As I have written elsewhere
, the most striking advances in AI
in the last few years have been in computer vision, natural language processing and reinforcement learning —image classification, Google Translate and AlphaGo. While not as dramatic, innovation in machine and deep learning tools
and techniques are also making important inroads in regular tabular data (i.e., relational data.) In this blog, I’d like to reflect on some of the challenges that are particular to building models with relational data.
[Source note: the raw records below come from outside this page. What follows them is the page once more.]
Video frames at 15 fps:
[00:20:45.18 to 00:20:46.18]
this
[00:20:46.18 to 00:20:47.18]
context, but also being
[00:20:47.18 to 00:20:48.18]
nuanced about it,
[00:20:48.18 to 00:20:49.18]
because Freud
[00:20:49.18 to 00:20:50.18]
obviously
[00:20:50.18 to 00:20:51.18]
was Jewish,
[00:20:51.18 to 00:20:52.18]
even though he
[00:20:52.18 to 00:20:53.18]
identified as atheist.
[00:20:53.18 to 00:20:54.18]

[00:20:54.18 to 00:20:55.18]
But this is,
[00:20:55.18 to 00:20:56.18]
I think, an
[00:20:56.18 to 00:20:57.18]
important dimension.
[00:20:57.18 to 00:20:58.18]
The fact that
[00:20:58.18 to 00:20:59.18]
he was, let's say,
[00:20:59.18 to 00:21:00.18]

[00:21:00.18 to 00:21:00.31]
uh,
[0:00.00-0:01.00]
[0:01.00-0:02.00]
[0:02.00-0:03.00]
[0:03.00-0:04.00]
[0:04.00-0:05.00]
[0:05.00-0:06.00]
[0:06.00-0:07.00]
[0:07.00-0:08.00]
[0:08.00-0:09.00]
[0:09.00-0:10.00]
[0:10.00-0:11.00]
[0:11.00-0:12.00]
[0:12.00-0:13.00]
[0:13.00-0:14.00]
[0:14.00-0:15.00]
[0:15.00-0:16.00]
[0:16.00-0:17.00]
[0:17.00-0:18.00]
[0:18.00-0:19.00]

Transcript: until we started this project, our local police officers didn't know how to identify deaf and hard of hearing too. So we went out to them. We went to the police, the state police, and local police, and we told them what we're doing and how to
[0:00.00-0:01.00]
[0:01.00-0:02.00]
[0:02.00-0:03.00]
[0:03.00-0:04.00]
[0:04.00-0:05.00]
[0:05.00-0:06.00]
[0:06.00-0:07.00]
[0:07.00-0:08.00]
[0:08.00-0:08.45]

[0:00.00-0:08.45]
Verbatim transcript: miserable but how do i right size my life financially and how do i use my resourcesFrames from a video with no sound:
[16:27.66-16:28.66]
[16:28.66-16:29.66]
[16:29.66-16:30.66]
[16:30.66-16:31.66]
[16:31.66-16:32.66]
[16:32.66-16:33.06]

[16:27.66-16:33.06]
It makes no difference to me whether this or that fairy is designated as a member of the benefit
The most obvious difference is the data itself. When you are building a computer vision or natural language model, you start with a static set of images or a static corpus of text. Acquiring these data sets can be very difficult, but the challenges are fundamentally different than those involved in acquiring a data set based on relational data. Relational data is the life-blood of an organization. Relational data lives on a diverse set of operational databases, it may be spread across different organization and owners, it may use different keys and hierarchies, it is often subject to security and privacy constraints and yet, your ability to get the most complete view of a domain is critical to the success of your AI effort. Clearly this is a job for an enterprise data warehouse, whether it’s a product like Teradata Vantage,
a data lake or some logical data warehouse. A data warehouse is your source of trusted, integrated data and arguably your most strategic AI tool.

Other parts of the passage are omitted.